For 2026, we focus on significant new content (typically an entire sentence) introduced in the prediction.
Task 2.2 - Detect and Classify Information Distortion Errors in Simplified Sentences
This task tries to “mimic” traditional manual human evaluation by LLMs. focuses on detecting information distortion in simplified sentences and classifying the types of errors. As text-generation-based automatic evaluation measures (such as BLEU and SARI), which rely on text overlap, are notoriously imprecise, we need to conduct human evaluations of fluency, simplicity, and factuality. Usually, these annotations are not reusable. However, we use them as the training and test data for systems to automatically detect and annotate such information distortion in real CLEF submissions. The manual annotations of CLEF 2025 Task 1 submissions can be reused as ground truth data for information distortion classification in CLEF 2026 Task 2.
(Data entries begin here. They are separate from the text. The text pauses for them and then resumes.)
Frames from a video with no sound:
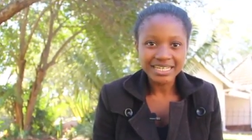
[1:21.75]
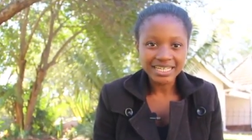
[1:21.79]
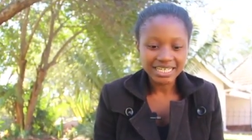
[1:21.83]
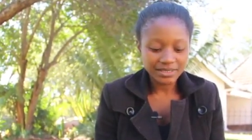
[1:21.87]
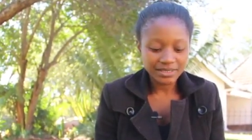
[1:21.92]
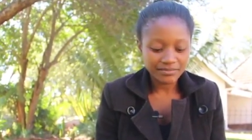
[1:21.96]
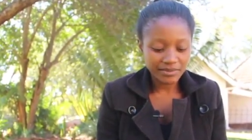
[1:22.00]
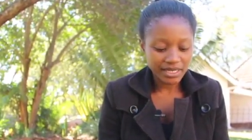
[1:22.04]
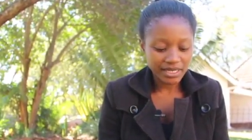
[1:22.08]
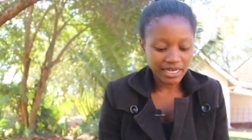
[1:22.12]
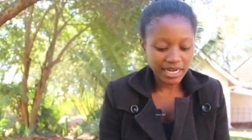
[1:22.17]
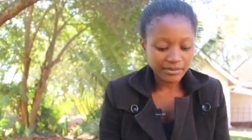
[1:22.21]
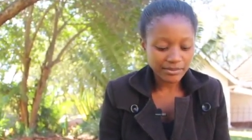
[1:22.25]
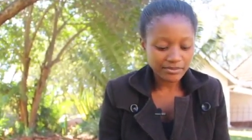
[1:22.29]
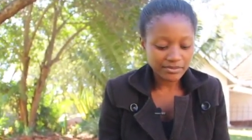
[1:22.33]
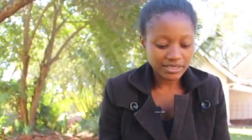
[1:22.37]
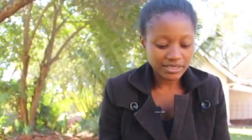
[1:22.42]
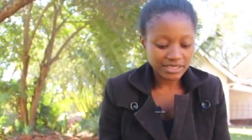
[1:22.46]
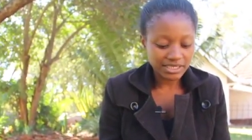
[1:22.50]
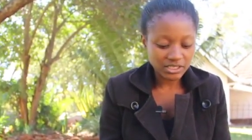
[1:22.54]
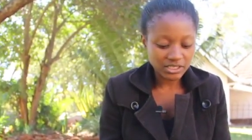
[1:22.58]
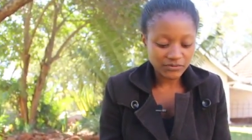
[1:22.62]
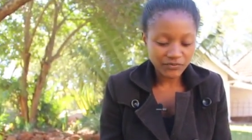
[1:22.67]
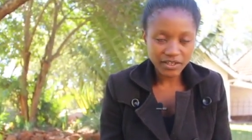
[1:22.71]
it
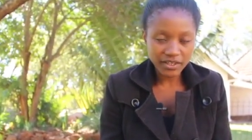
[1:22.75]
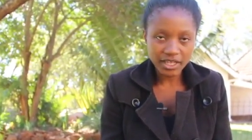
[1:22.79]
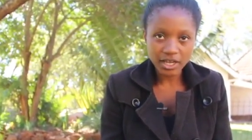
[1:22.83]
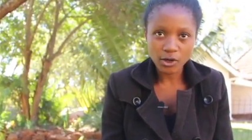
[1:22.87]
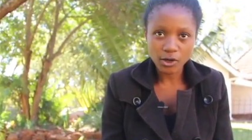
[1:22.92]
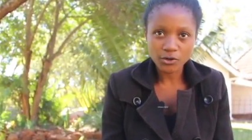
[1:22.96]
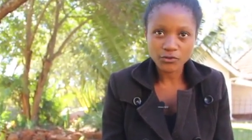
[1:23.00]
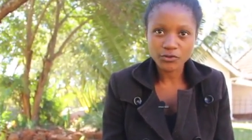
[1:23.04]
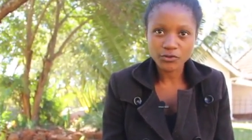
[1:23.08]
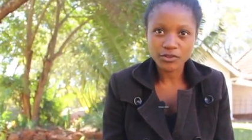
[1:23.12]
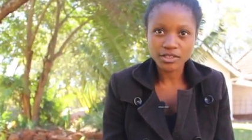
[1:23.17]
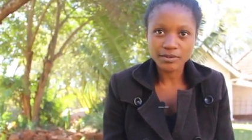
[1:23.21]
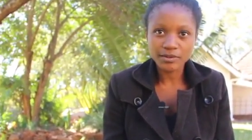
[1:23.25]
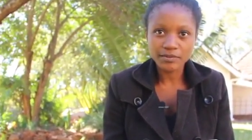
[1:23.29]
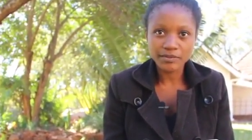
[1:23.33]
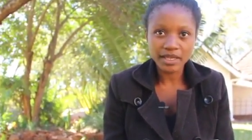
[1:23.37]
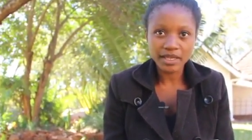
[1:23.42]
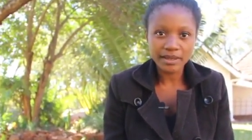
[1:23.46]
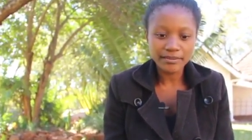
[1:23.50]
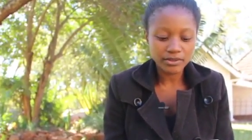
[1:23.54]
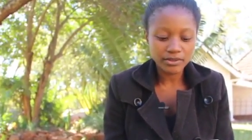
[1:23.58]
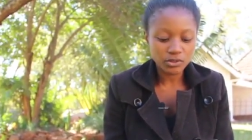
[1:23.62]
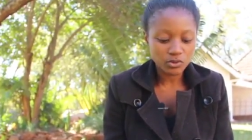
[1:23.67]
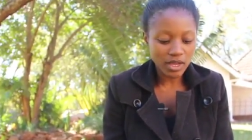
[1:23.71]
becomes difficult for the
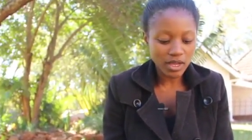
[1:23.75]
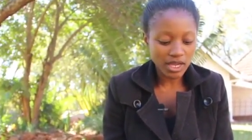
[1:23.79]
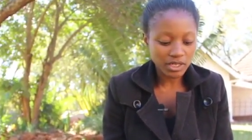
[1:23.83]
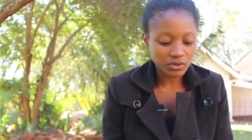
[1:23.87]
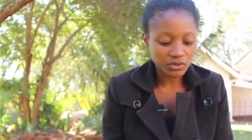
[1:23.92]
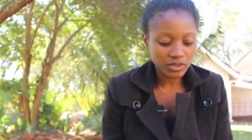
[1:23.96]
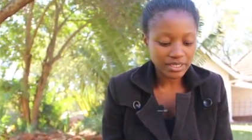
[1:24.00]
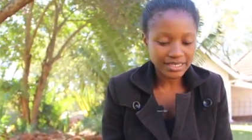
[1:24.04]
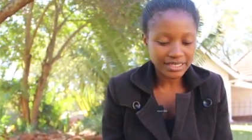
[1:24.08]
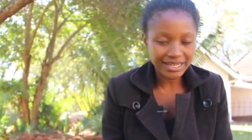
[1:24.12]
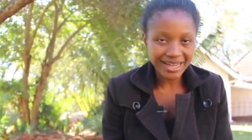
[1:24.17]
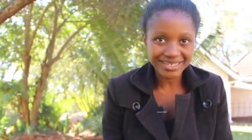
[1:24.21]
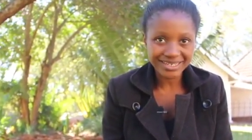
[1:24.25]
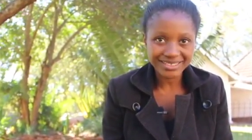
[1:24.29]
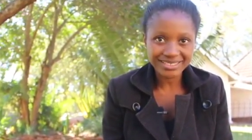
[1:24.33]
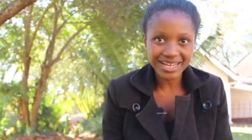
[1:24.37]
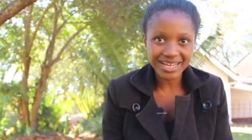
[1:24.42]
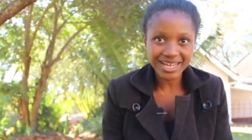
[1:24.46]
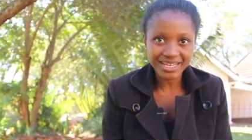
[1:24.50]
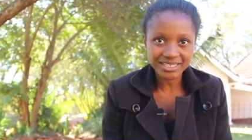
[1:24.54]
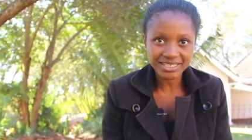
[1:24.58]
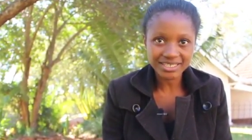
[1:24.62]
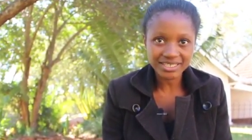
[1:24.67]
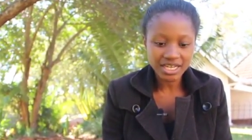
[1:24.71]
baby to actually
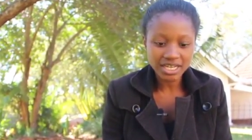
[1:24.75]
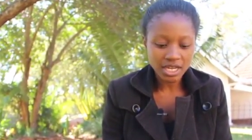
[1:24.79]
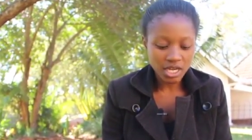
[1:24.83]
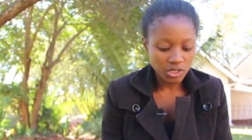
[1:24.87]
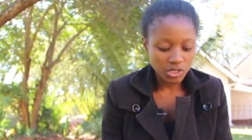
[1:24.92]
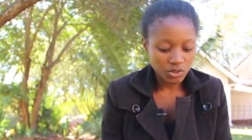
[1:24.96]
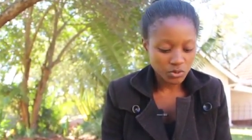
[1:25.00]
attach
For 2026, we focus on identifying the type of overgeneration.
Task 2.3 - Avoid Creative Generation and Perform Grounded Generation by Design
This task introduces a text alignment challenge, emphasizing grounded generation over creative generation. This task mirrors Task 1 on text simplification and requires submissions in paired runs, both with and without explicit source attribution.
Evaluation
- Task 2.1 is essentially a sentence label task, evaluated in the standard way (Precision, Recall, F1). For token-level evaluation, we use the standard Jaccard.
- Task 2.2 is evaluated using standard automatic classification measures.
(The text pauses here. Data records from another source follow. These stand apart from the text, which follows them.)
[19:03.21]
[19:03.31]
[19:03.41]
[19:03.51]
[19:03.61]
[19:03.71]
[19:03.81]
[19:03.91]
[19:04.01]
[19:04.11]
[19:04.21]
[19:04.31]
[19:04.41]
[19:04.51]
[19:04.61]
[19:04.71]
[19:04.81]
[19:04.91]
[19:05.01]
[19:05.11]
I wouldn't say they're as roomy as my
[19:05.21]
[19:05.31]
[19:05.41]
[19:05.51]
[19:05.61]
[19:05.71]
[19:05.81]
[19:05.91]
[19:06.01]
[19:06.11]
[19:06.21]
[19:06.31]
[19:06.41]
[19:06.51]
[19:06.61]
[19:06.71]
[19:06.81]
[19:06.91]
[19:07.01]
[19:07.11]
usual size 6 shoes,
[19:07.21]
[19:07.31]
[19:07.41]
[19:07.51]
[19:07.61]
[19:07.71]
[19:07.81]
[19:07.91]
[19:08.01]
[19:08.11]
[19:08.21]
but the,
- Task 2.3 will be evaluated by both standard automatic measures and human evaluation, similar to Task 1 on Text Simplification above. The paired runs enable us to sample differences at the sentence and phrase levels and evaluate them efficiently, using tools like MT Unbabel.
Task 3: Research Area Classification
Task 3 is a new task that asks for the classification of scientific articles by research area.
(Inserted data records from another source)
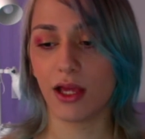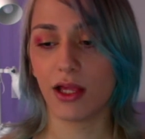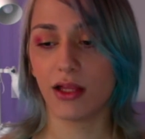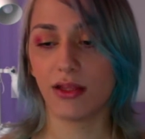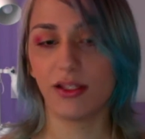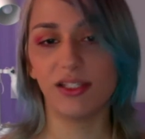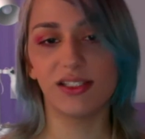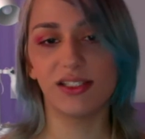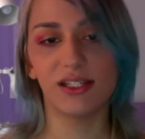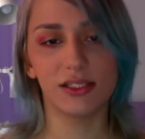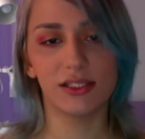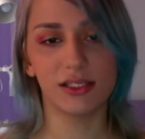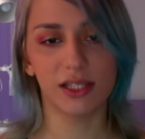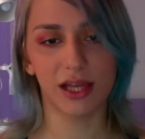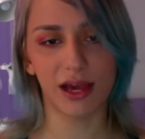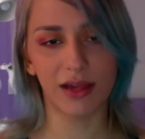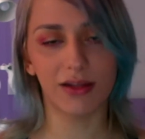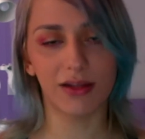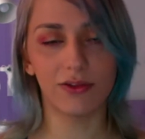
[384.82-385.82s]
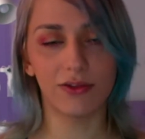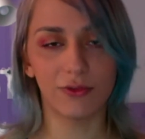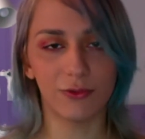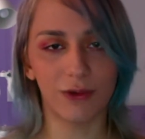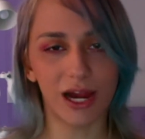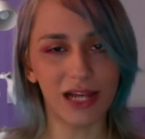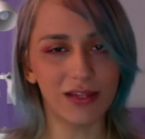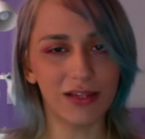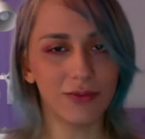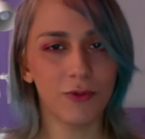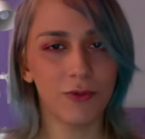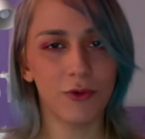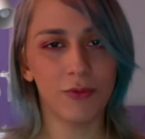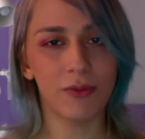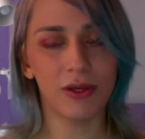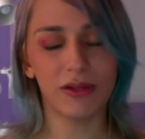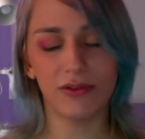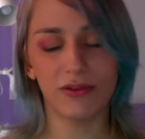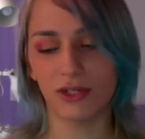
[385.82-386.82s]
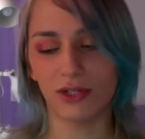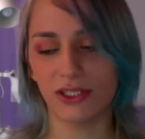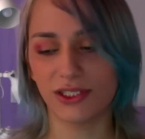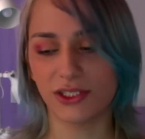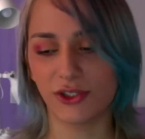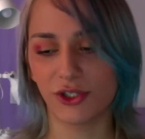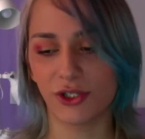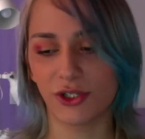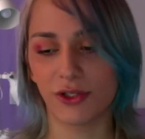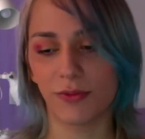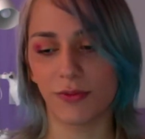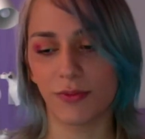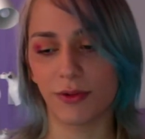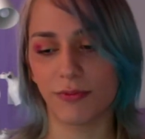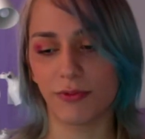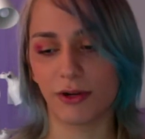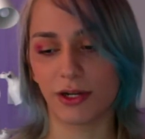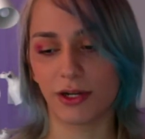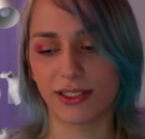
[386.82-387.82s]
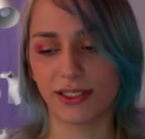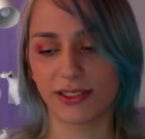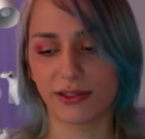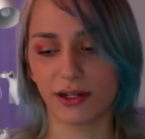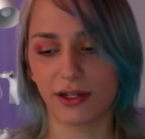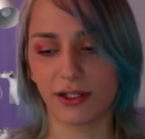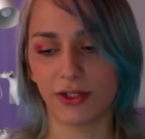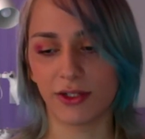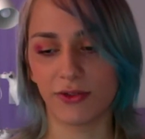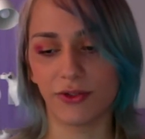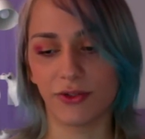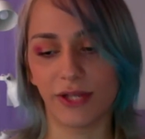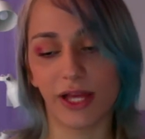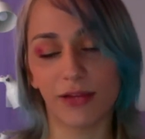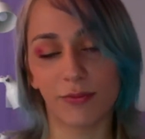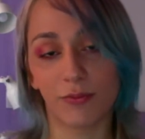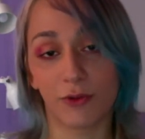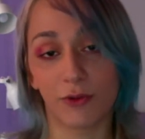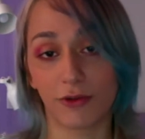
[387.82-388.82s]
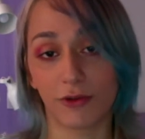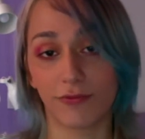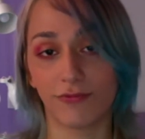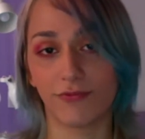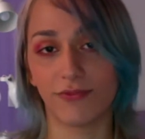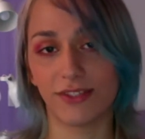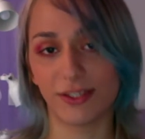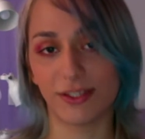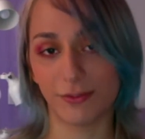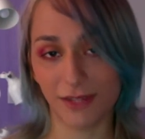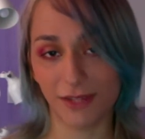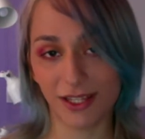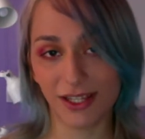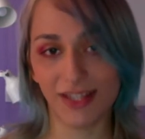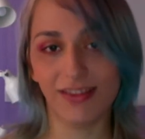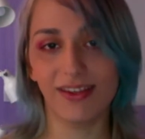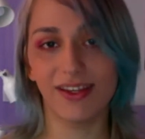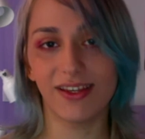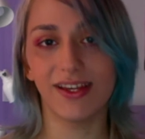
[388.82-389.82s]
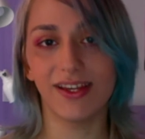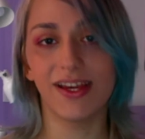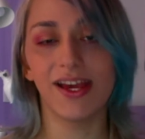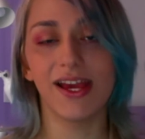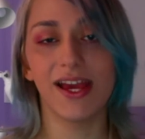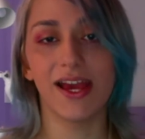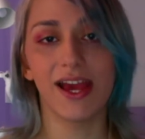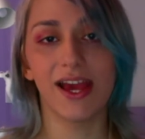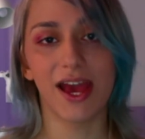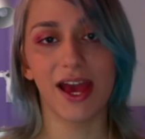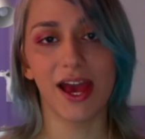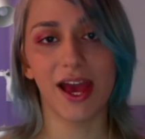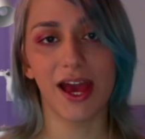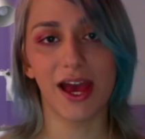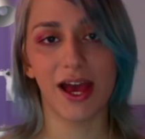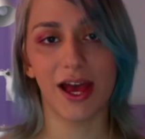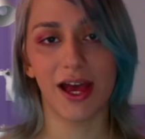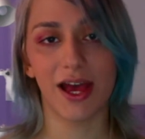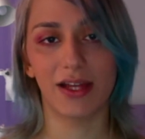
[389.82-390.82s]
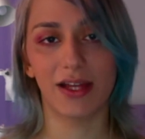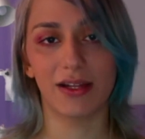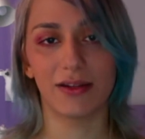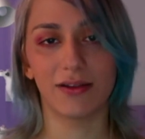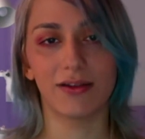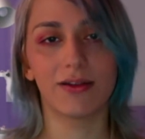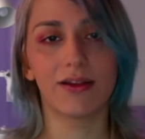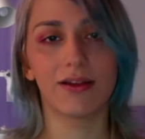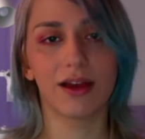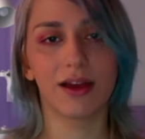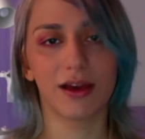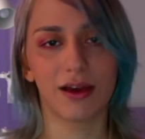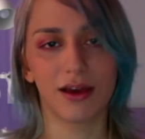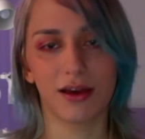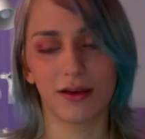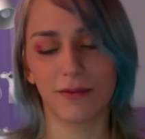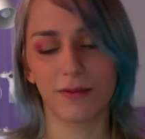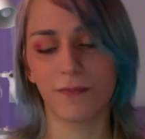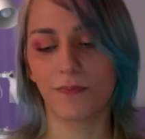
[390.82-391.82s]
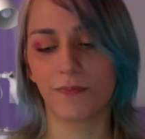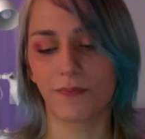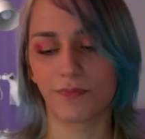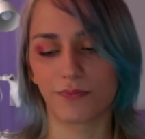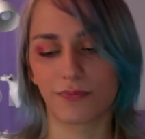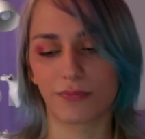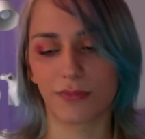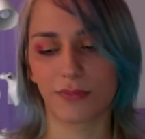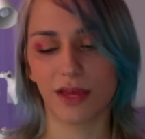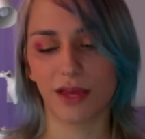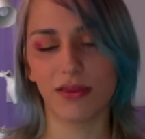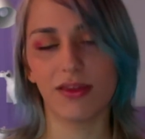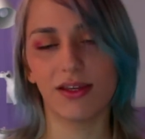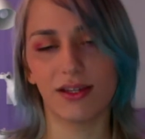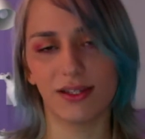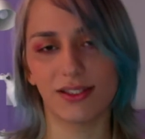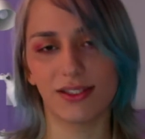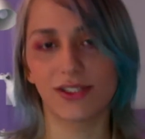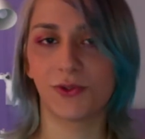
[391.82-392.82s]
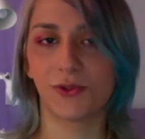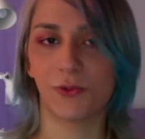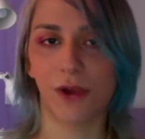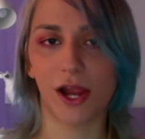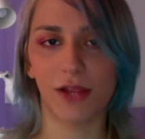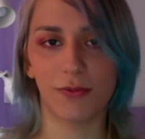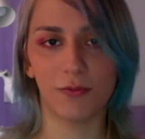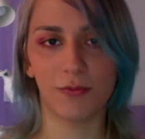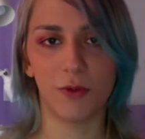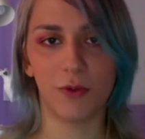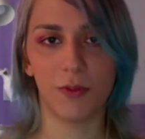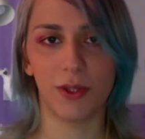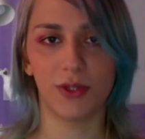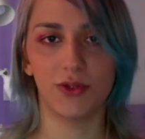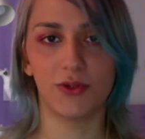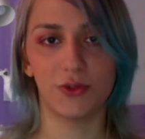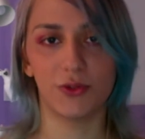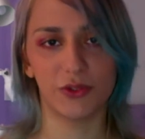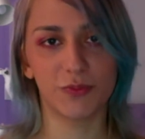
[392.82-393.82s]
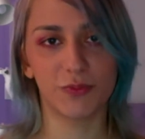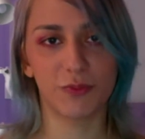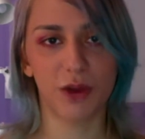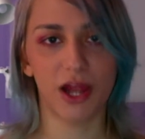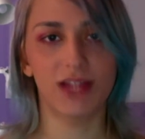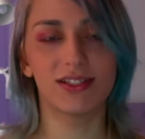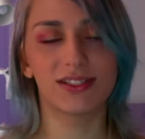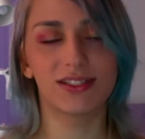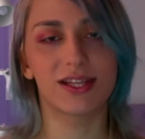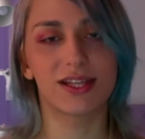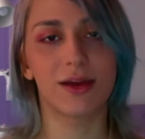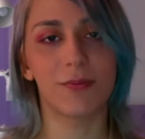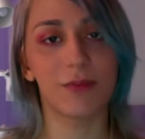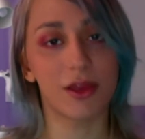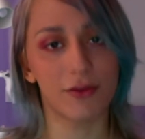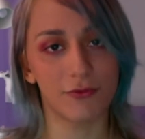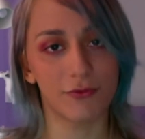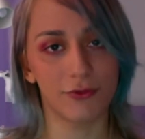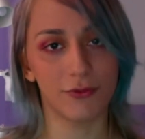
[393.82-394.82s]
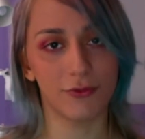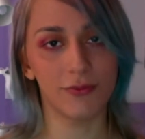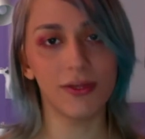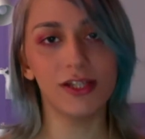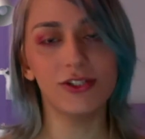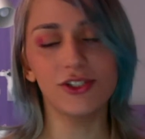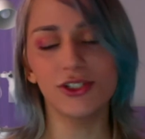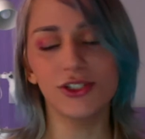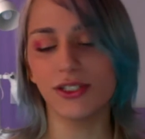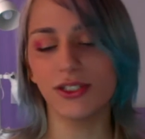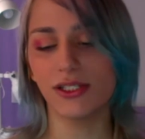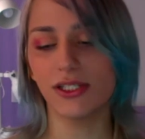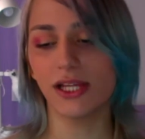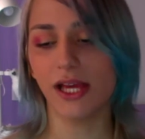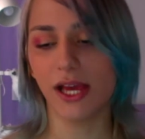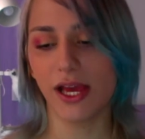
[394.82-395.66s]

this is kind of the right moment. Transgender people are starting to get more visibility and I think it's the right moment to spread some information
The task promotes the development of automatic methods for classifying scientific articles using a given taxonomy. This greatly extends the scope of traditional subject classification and can accelerate the adoption of consistent metadata across collections (arXiv, Openaire, MADOC), as well as facilitate consistent reporting and monitoring of research output and impact. In 2026, we focus on the DFG subject classification as the target classification.
Data
For datasets, we will use scientific publications crawled from arXiv. arXiv has provided open access to scholarly articles across disciplines such as physics, computer science, mathematics, and economics. The collected dataset is further annotated by DFG subject classification.
Evaluation
LLMs might produce some “near misses” with their results when, for instance, a research area like “Computer Science & Engineering” might be predicted as just “Computer Science”. To overcome these challenges, we used several approaches to determine the actual matches:
- Exact Match (EM): a binary measure comparing the output of the model directly with the ground truth.
- String Distance (SD): a normalized Levenshtein distance between the prediction and reference.
- Embedding Distance (ED): a semantic similarity measure based on the BERT-embeddings of the prediction and reference.
The evaluation will focus on EM-accuracy as the main overall performance measure.
Task 4: SimpleText Revisited
We encourage revisiting tasks from earlier years of the CLEF SimpleText Track. The Codabench of CLEF 2025 SimpleText Task 1 and the Codabench of CLEF 2025 SimpleText Task 2 are still operational, and participants are invited to report on experiments on all tasks from earlier years in their CLEF 2026 paper submissions.